The divtst program tests the DIV instruction with a set of test cases and checks whether the response agrees with the expected values. The program is available in two versions

  • for BSD Unix systems, written in C and assembler, see directory bsd
  • for RSX systems, written in MACRO-11 assembler, see directory rsx

Some results for different systems is available in directory data.

The divtst program read the test cases from a file with the high and low part of dividend and the divisor followed by expected condition codes, quotient, and remainder. All in octal like

;  ddh    ddl     dr : nzvc      q      r # comments
000000 000000 000003 : 0100 000000 000000 #           0/     3:     0,     0
000000 000004 000003 : 0000 000001 000001 #           4/     3:     1,     1
025253 052525 125252 : 1000 100000 052525 #   715871573/-21846:-32768, 21845
000000 000000 000000 : 0111 000000 000000 #           0/     0:     0,     0
025253 052527 125252 : 1010 025253 052527 #   715871575/-21846: 10923, 21847

The comment gives dividend, divisor, quotient, and remainder in decimal for easier understanding, but is not interpreted by the program.

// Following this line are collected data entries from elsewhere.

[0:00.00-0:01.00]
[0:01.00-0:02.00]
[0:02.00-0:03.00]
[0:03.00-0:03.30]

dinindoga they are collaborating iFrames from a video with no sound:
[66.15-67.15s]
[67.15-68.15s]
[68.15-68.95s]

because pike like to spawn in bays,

The output has the same format and contains found condition codes quotient and remainder. If the found response differs from the expected values error indicators are added

CBAD for C mismatch
VBAD for V mismatch
ZBAD for Z mismatch (only checked if V=0)
NBAD for N mismatch (only checked if V=0)
QBAD for quotient mismatch (only checked if V=0)
RBAD for remainder mismatch (only checked if V=0)

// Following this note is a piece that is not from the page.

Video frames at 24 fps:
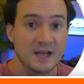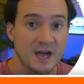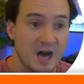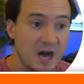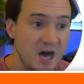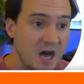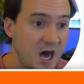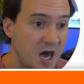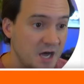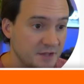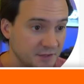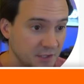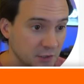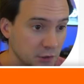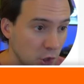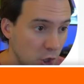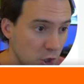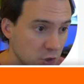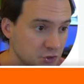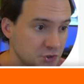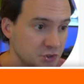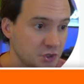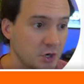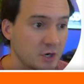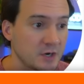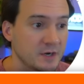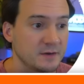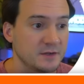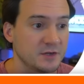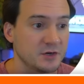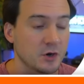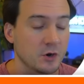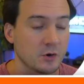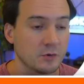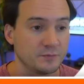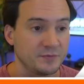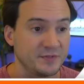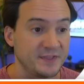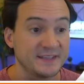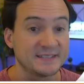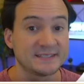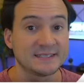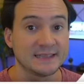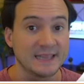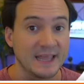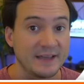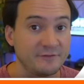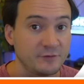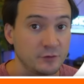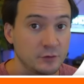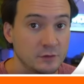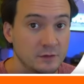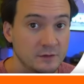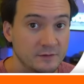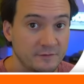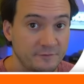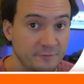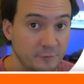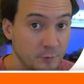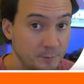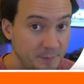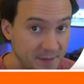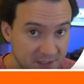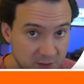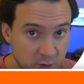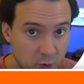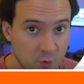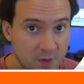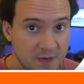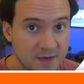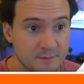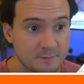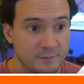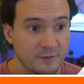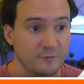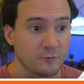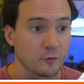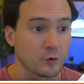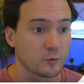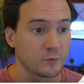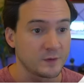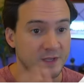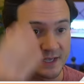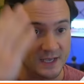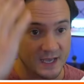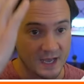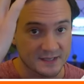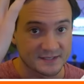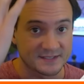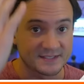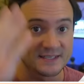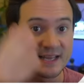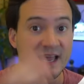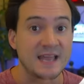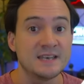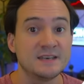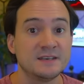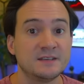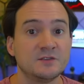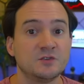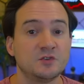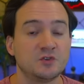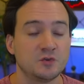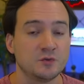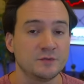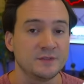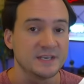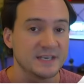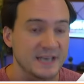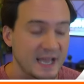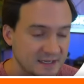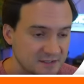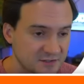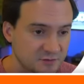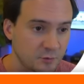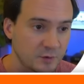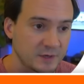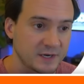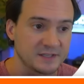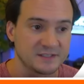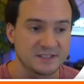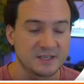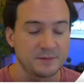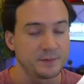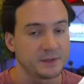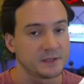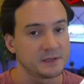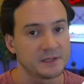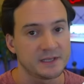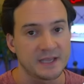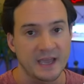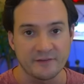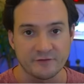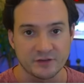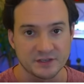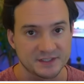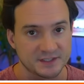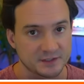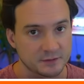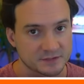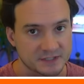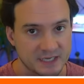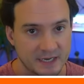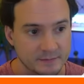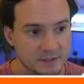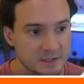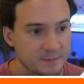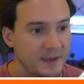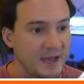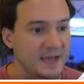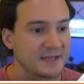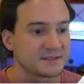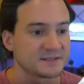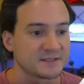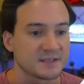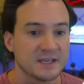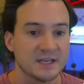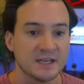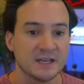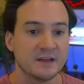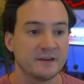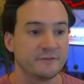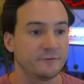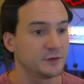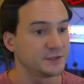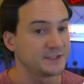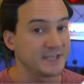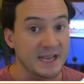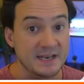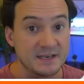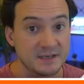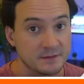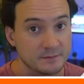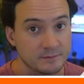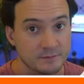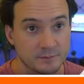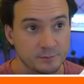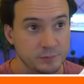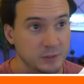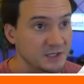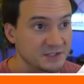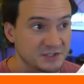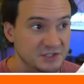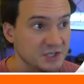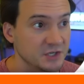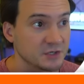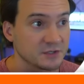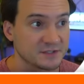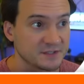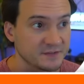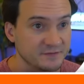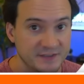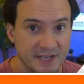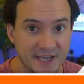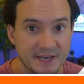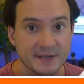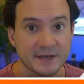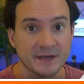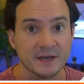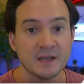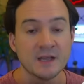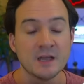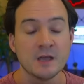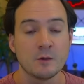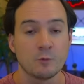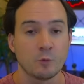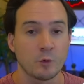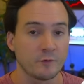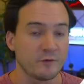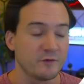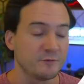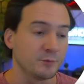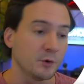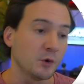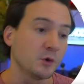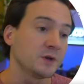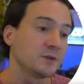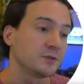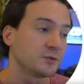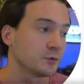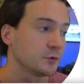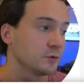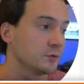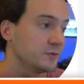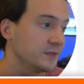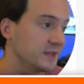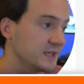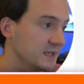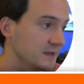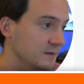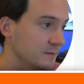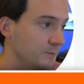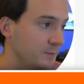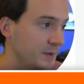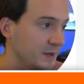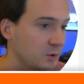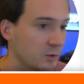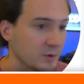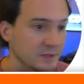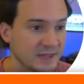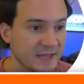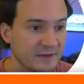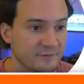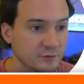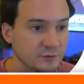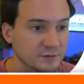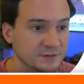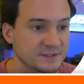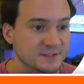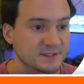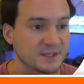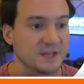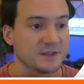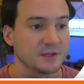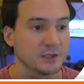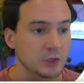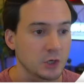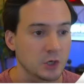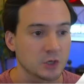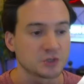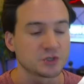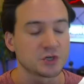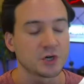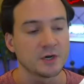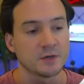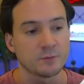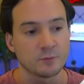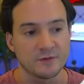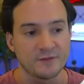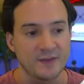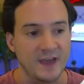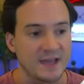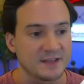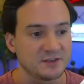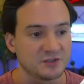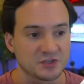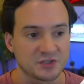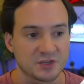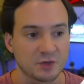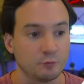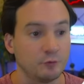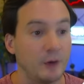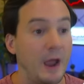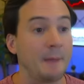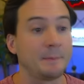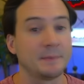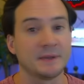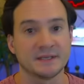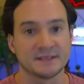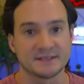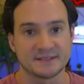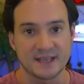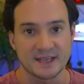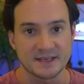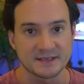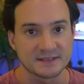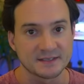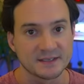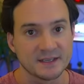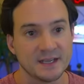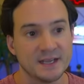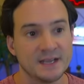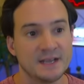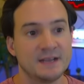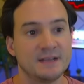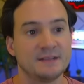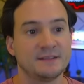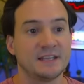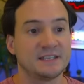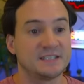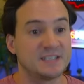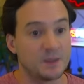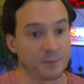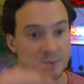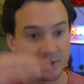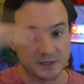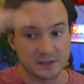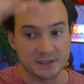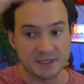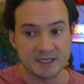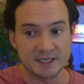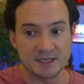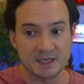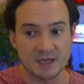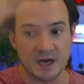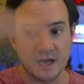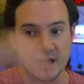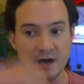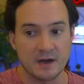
on the log chart, this level for Bitcoin before we ascend to the next one. And typically every single time in the past for 10 plus years of data where we've broken through the Bitcoin levels on the log chart, we've had just a rapid ascent that typically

Note that the N and Z condition codes are unspecified for the DIV instruction after a zero divide or overflow abort, which both set V=1. The w11 sets N=0 Z=1 for zero divide and Z=0 and N to the expected sign of the result for an overflow. Same does SimH. The expected condition codes in the file tstall.dat are set like this for V=1 cases, but not checked.

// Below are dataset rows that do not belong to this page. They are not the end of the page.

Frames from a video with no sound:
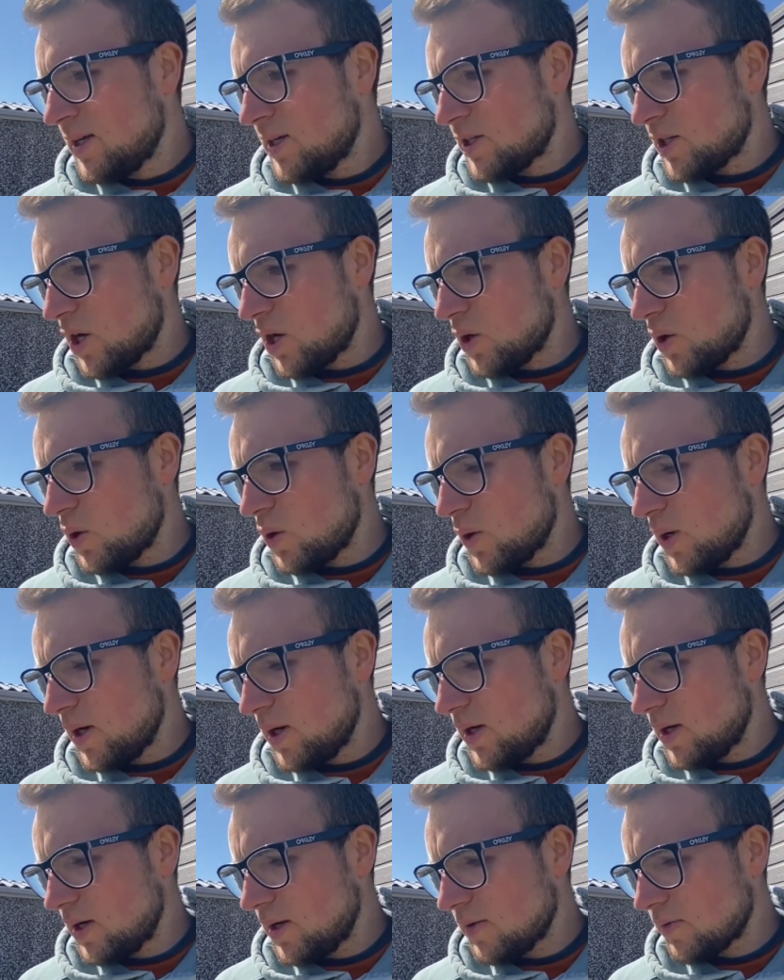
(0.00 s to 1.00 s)
So
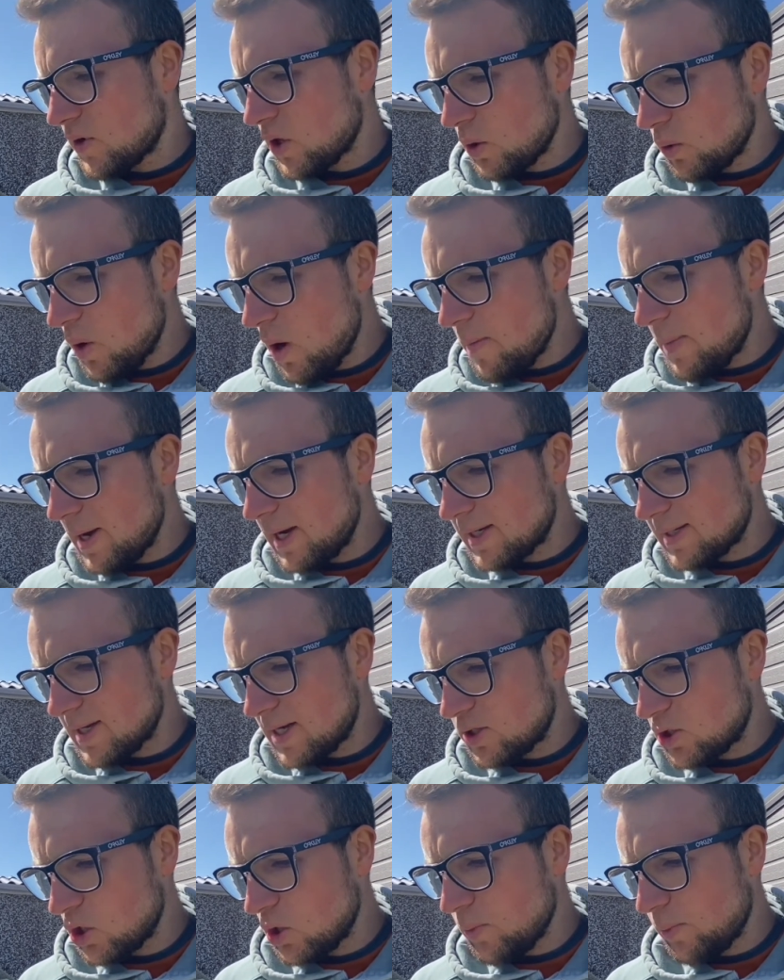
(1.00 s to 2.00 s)
got the watt bike
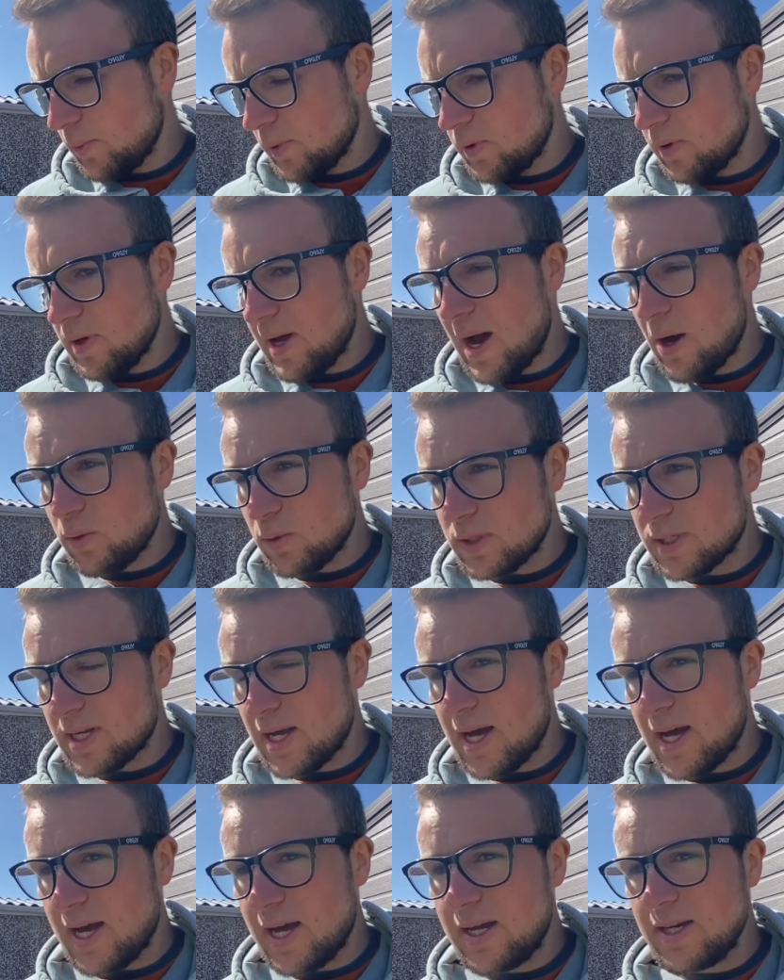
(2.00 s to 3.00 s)
set up
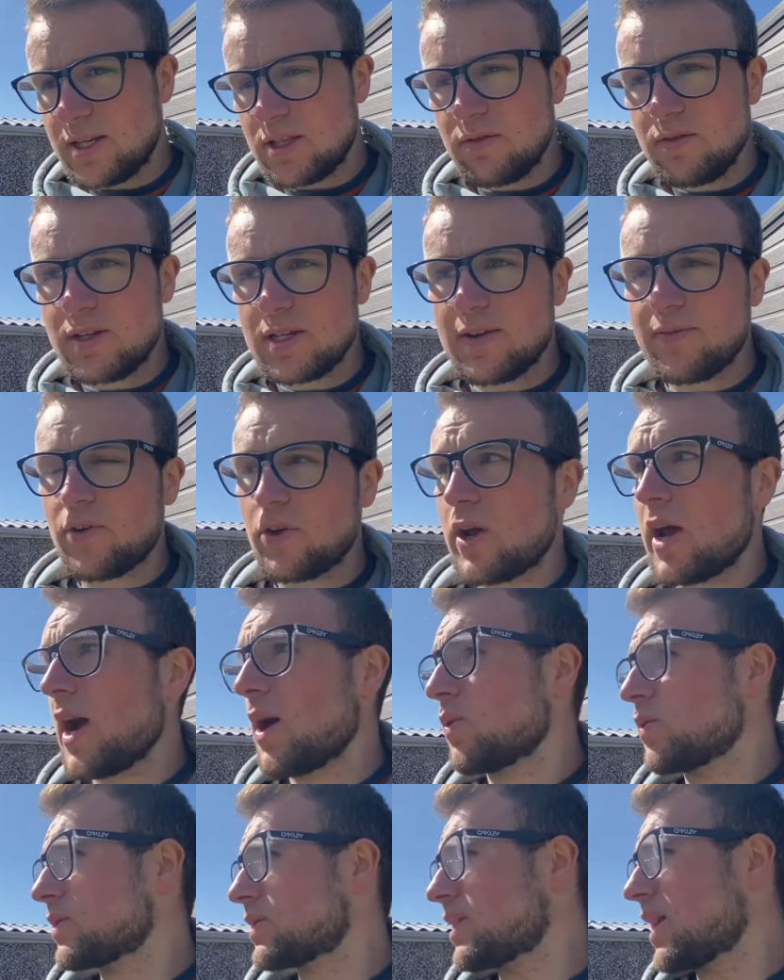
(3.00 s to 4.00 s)
outside. The reason I've got it
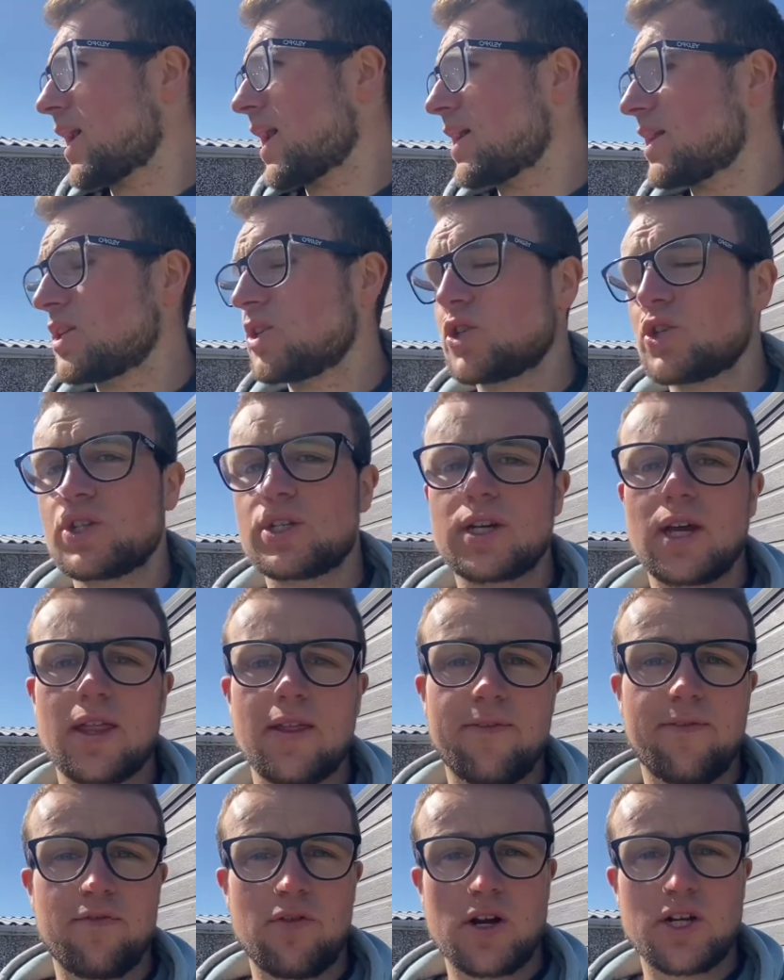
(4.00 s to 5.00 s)
outside is just to get
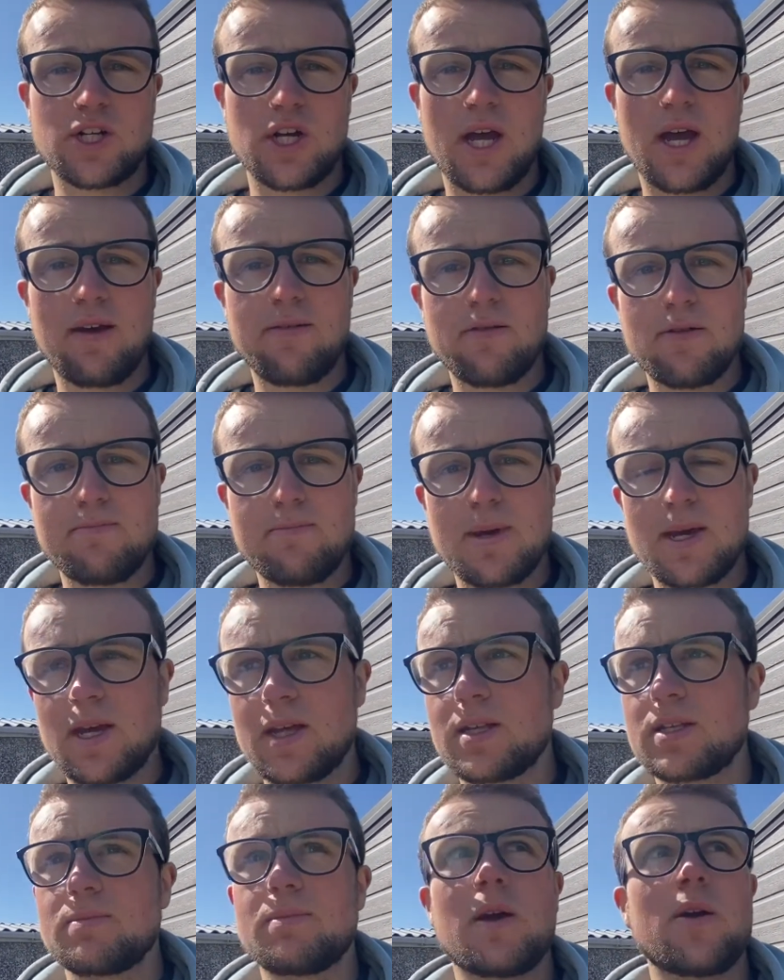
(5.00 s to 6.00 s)
the fresh air in me.
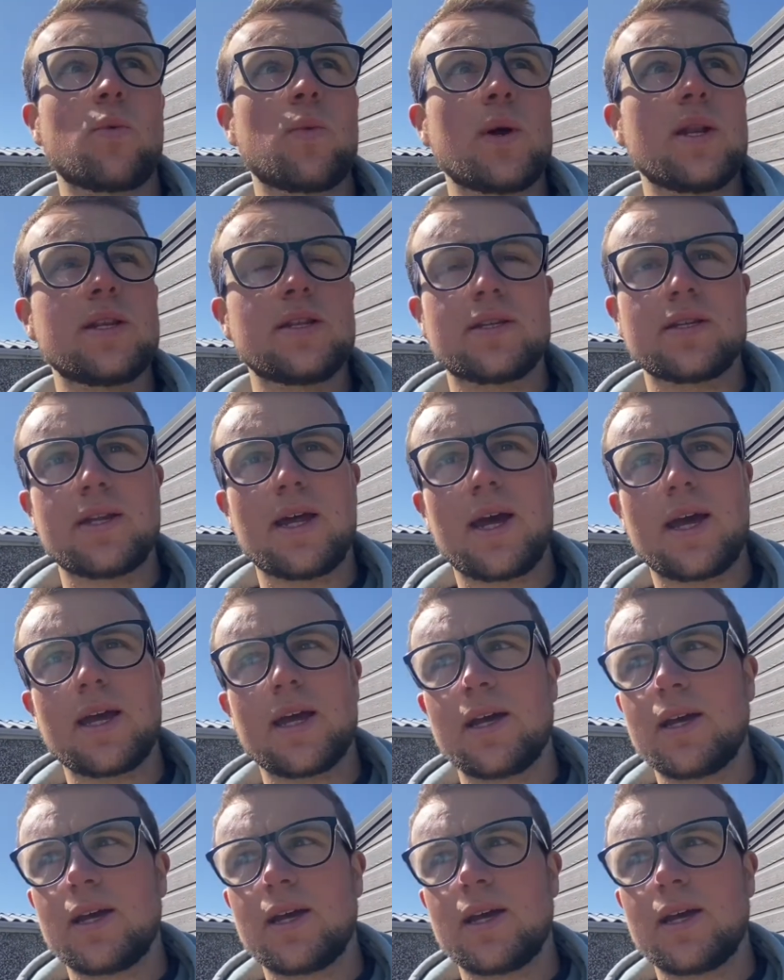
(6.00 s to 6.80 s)
There's a bit of wind today,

The state of the two result registers is also not specified when V=1 is set. In some CPUs and some cases the registers preserve the original state, in other cases, they are written. This is flagged with two markers

R0MOD for R0 changed when V=1 seen (quotient result register)
R1MOD for R1 changed when V=1 seen (remainder result register)

Notes:

  • markers do not indicate an error, they just flag how DIV behaves in these unspecified cases.
  • the test DIV instruction uses r0 as destination, quotient and remainder go to r0 and r1. Better naming for the flags might have been RQMOD and RRMOD.